None of this has stopped tokenization software vendors (like CipherCloud, one of the vendors being used by the BC government) from claiming to be able to both provide the magic unbreakability of tokenization while still supporting all the features of the backend CRM.
Cryptography buffs, interested in how CipherCloud could substantiate the claims it was making, started looking at the material it published in its manual and demonstrated at trade shows. Based on the publicly available material, one writer concluded:
The observed encryption has significant weaknesses, most of them inherent to a scheme that wants to encrypt data, while enabling the original application to perform operations such as search and sorting on the encrypted data without changing that application. There might be some advanced techniques (homomorphic encryption and the likes) that avoid these weaknesses, but at least the software demoed in the video does not use them.
In response, the company slapped their discussion site with a DMCA takedown order.

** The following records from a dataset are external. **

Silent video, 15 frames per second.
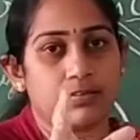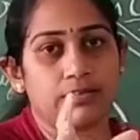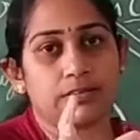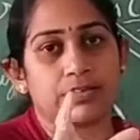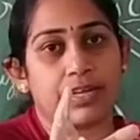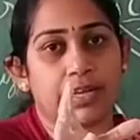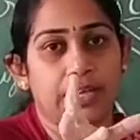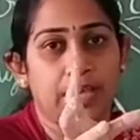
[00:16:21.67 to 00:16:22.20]

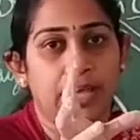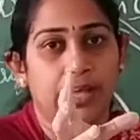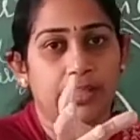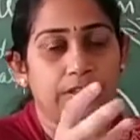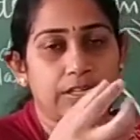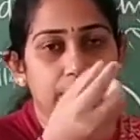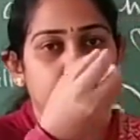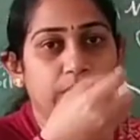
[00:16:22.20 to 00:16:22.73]
trachea,
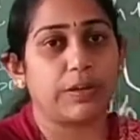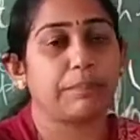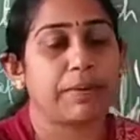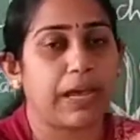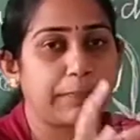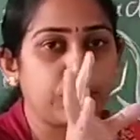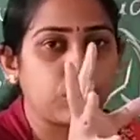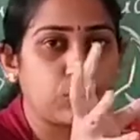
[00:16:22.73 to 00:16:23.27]
that is
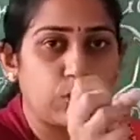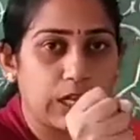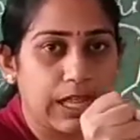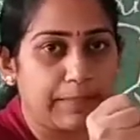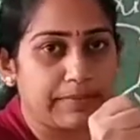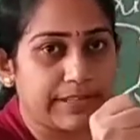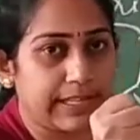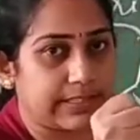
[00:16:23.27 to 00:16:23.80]
windpipe, to
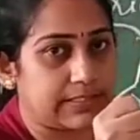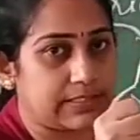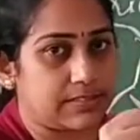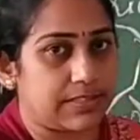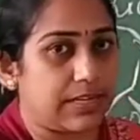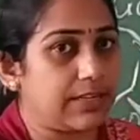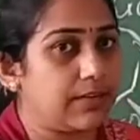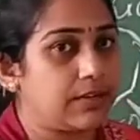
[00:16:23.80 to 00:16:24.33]
collapse like
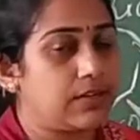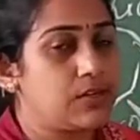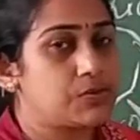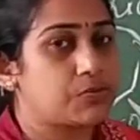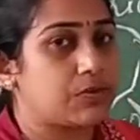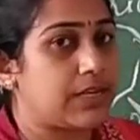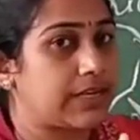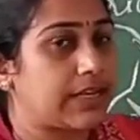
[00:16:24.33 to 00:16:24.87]
this, right?
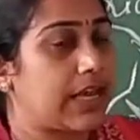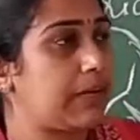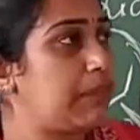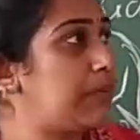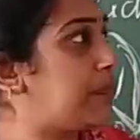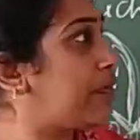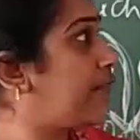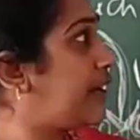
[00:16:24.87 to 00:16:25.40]
So that can
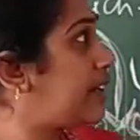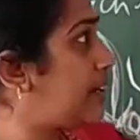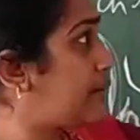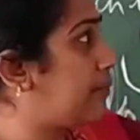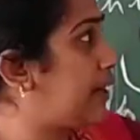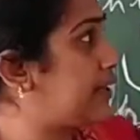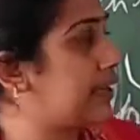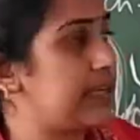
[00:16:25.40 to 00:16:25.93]
be prevented
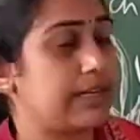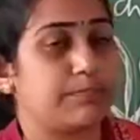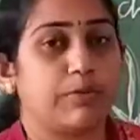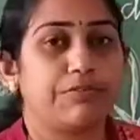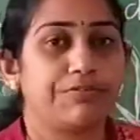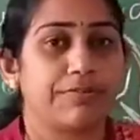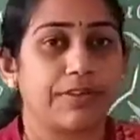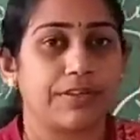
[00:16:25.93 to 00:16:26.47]
by the help
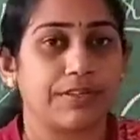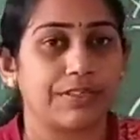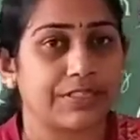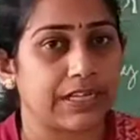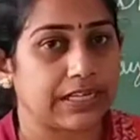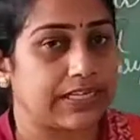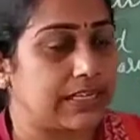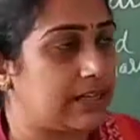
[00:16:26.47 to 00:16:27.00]
of
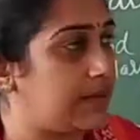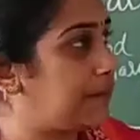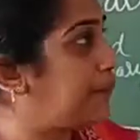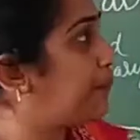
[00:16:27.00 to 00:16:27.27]
trachea.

This is not the action of a company that is confident in its methods.
Tomorrow, I’ll look at what the Freedom of Information Commissioner has said about “tokenization” and where we are going from here.
[1] Yes, my equality example is very simplified for teaching purposes, and there are some papers out there on “fully homomorphic encryption”, but note that FHE is still an area of research, and in any event (see tomorrow’s post), wouldn’t meet the BC Information Commissioner’s standard for extra-territorial storage of personal information.